8.2 Purchaser shall specify the reasons for rejection and return the rejected Goods to Supplier at Supplier's risk and expense. Unless Purchaser notifies Supplier to the contrary, Supplier shall replace such rejected Goods without delay and at no cost to Purchaser with Goods which are, in all respects, in accordance with the Order. Any Goods subject to this clause shall be treated as a late delivery and subject to the provisions of clause 6.

IX            Packaging and transportation of Goods

9.1 The Goods shall be marked in accordance with Purchaser’s instructions and any applicable regulations.

9.2 Supplier shall be liable and shall indemnify Purchaser for all loss, damage and expenses (whether direct, indirect or consequential) suffered or incurred by Purchaser in connection with, arising from or as a result of any claim in relation to unsuitable containers and/or packaging materials which do not comply with any regulations.
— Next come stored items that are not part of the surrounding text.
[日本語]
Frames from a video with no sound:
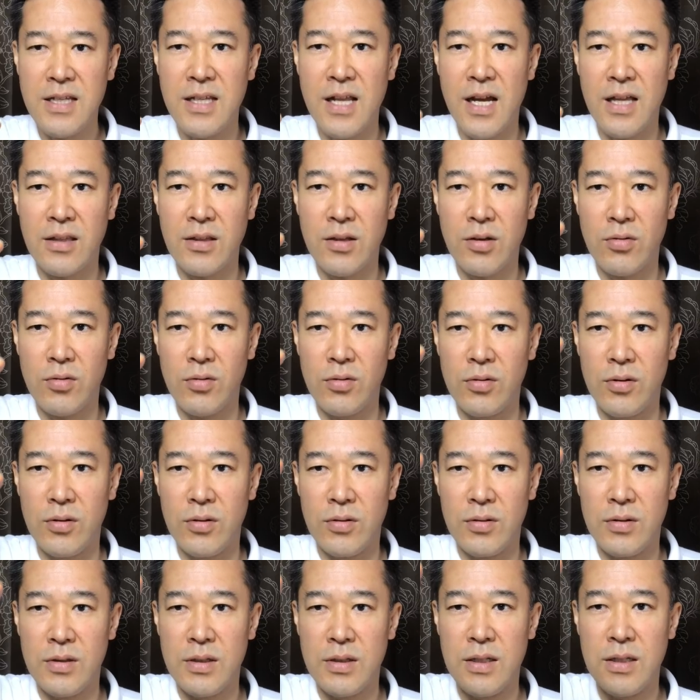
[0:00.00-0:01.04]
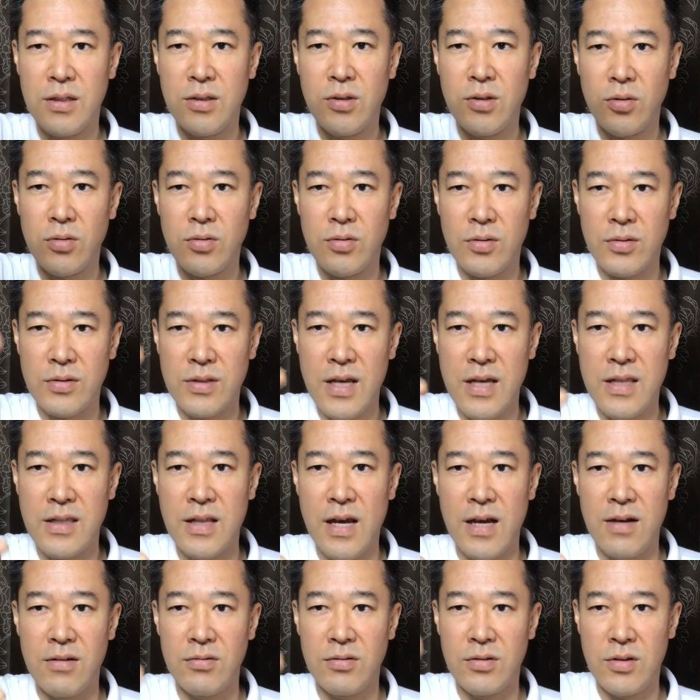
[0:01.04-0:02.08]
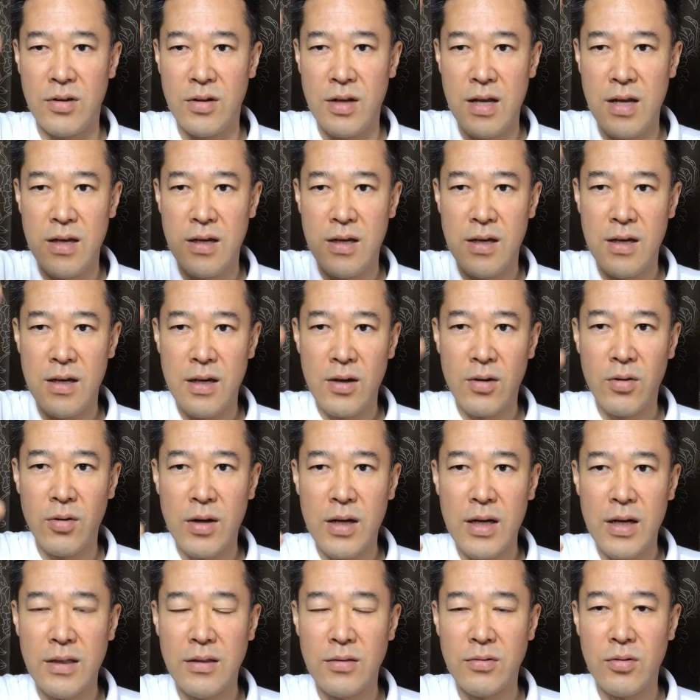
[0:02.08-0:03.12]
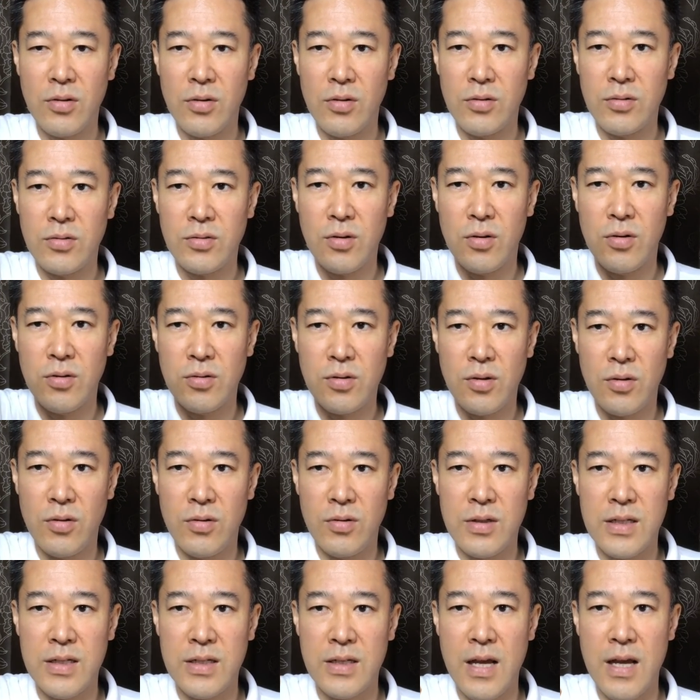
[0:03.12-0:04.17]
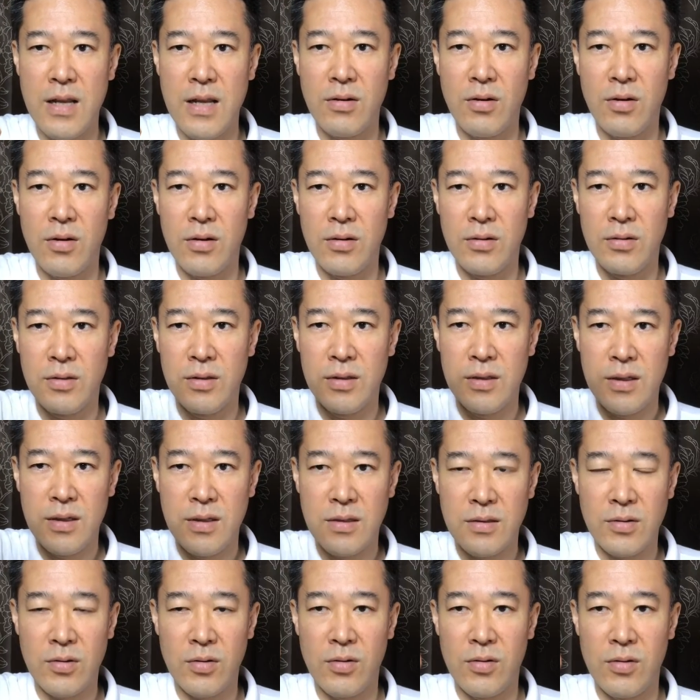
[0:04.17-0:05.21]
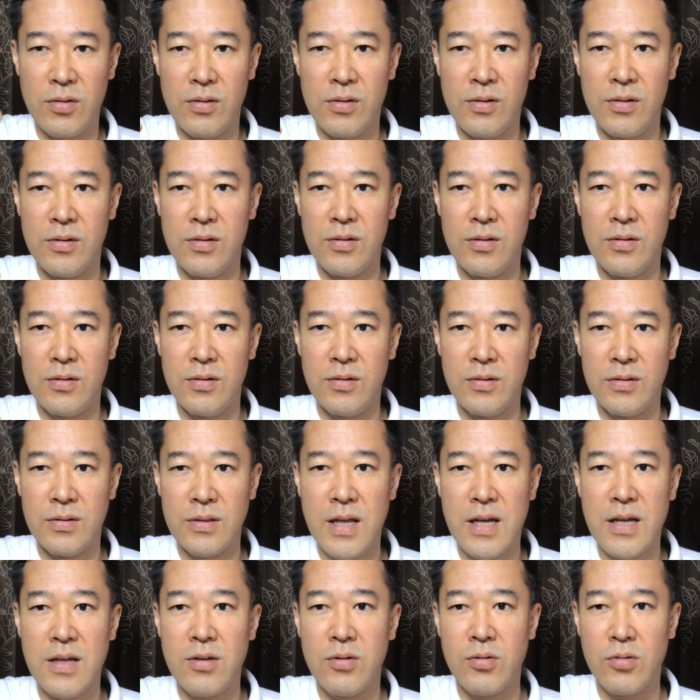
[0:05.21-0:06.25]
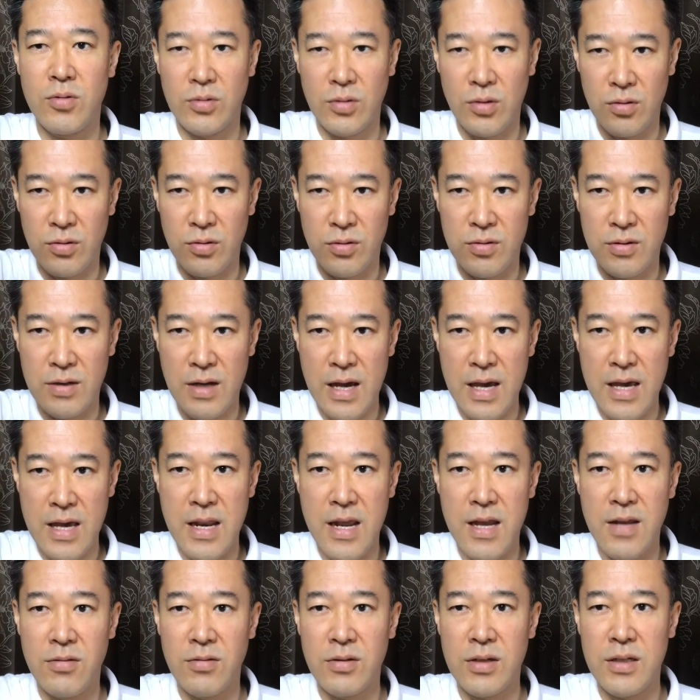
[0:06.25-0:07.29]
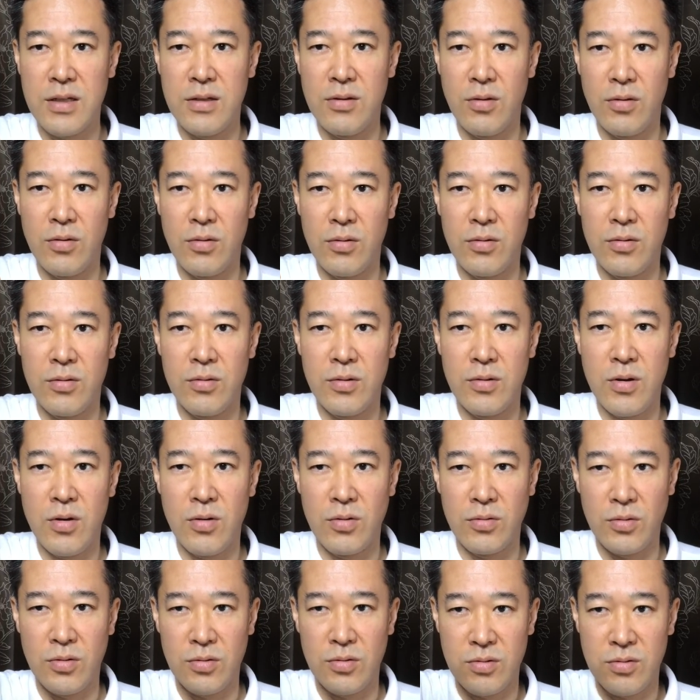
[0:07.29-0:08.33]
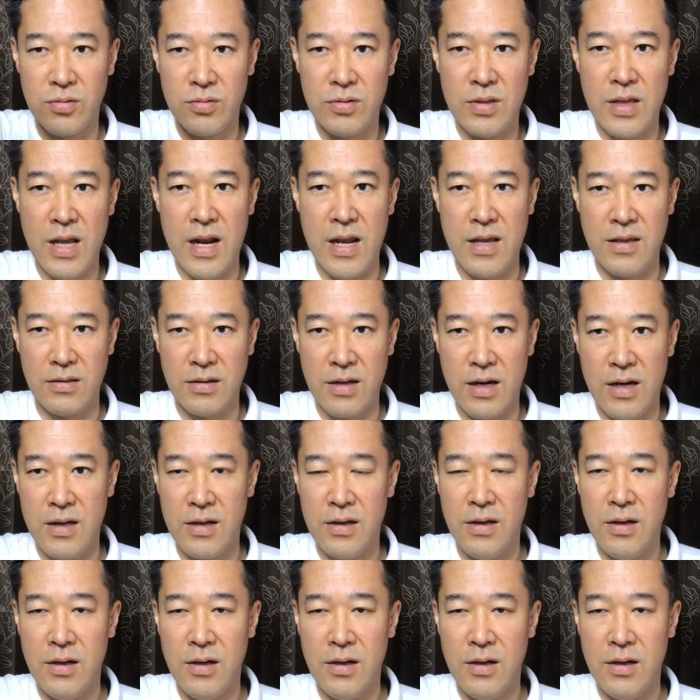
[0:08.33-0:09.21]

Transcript: になってこう一つの線になるんですよねこれがそのその人の人間のそのできることというかエネルギーの量とするじゃないですか。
X             Inspection and testing of Goods and/or services

10.1 Supplier shall carry out, at its own costs, all examinations and tests and provide certification each as specifically required by the Order or as otherwise required by law, appropriate regulations and sound engineering practices. Supplier shall give Purchaser not less than fourteen (14) days written notice by e-mail or facsimile of the time and place of any such examinations and/or tests. Supplier shall, upon Purchaser’s request, provide Purchaser with a copy of all relevant examination/test data. No Goods shall be delivered until all applicable tests and inspections have been completed revealing no defects therein.

10.2 Purchaser reserves the right to attend and witness all examinations and tests of Goods as well as to carry out its own examination, testing and inspection of Goods and to audit any services performed.

10.3 Supplier shall provide, free of charge, to the personnel or authorized representatives of Purchaser conducting any examination, testing, inspection, and/or auditing on behalf of Purchaser, all reasonably necessary equipment, supplies and facilities to enable their tasks to be carried out at Supplier's premises or, where reasonably practicable, at the premises of a sub-supplier.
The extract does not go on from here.